** WORK ORDER **
What should be copied is the stretch of entries below from the line with "[0:02.00-0:03.00]" up to and including the line with "Lip reading: I'm", exactly and without images.

--------------------------------------------------

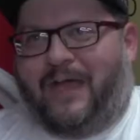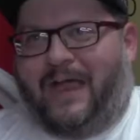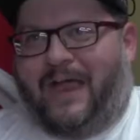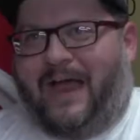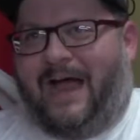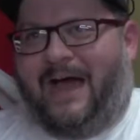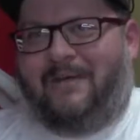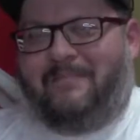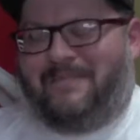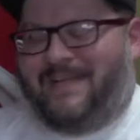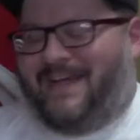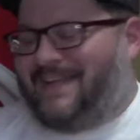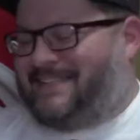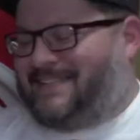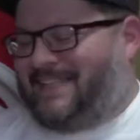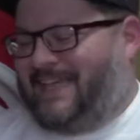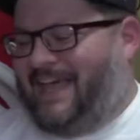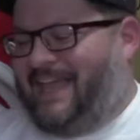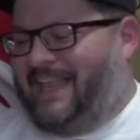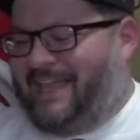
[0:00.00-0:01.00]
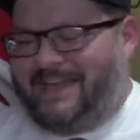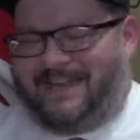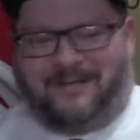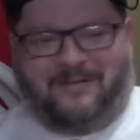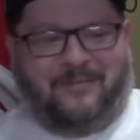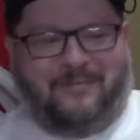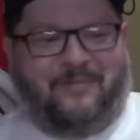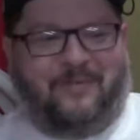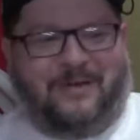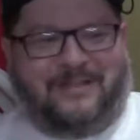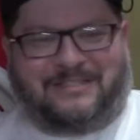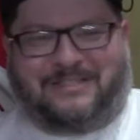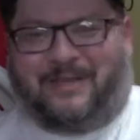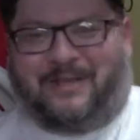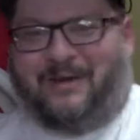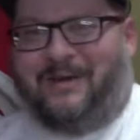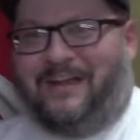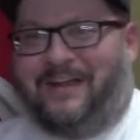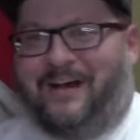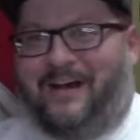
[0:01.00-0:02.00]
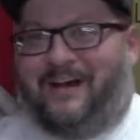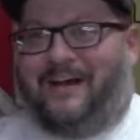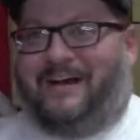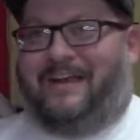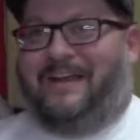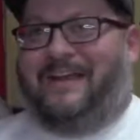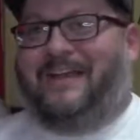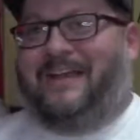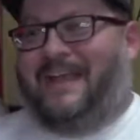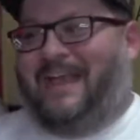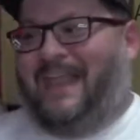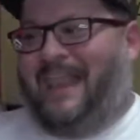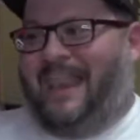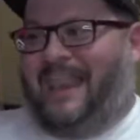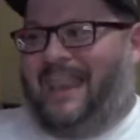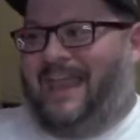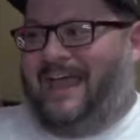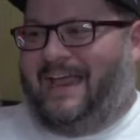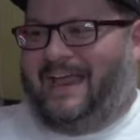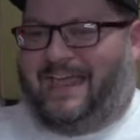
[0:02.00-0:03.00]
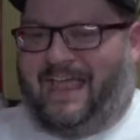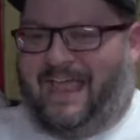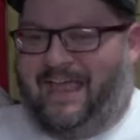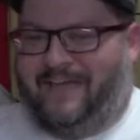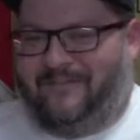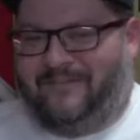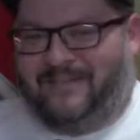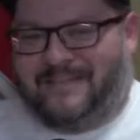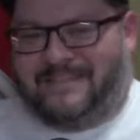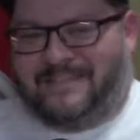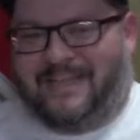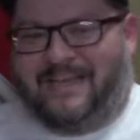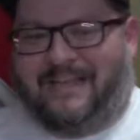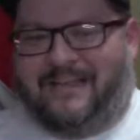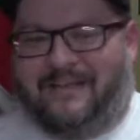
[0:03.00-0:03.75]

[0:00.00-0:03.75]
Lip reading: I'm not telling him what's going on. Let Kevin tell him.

--------------------------------------------------

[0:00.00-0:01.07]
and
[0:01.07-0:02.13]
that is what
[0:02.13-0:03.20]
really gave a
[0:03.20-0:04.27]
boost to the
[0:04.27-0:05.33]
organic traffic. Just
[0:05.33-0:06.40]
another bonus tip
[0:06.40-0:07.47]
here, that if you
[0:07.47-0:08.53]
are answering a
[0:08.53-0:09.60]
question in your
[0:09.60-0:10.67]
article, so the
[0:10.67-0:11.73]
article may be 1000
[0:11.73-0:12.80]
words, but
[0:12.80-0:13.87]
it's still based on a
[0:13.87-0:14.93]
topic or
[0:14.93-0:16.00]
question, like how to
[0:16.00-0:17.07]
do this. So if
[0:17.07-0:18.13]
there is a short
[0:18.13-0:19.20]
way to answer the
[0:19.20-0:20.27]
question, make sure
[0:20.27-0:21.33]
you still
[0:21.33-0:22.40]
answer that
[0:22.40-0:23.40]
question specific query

--------------------------------------------------

** TASK RESULT **
[0:02.00-0:03.00]
[0:03.00-0:03.75]

[0:00.00-0:03.75]
Lip reading: I'm not telling him what's going on. Let Kevin tell him.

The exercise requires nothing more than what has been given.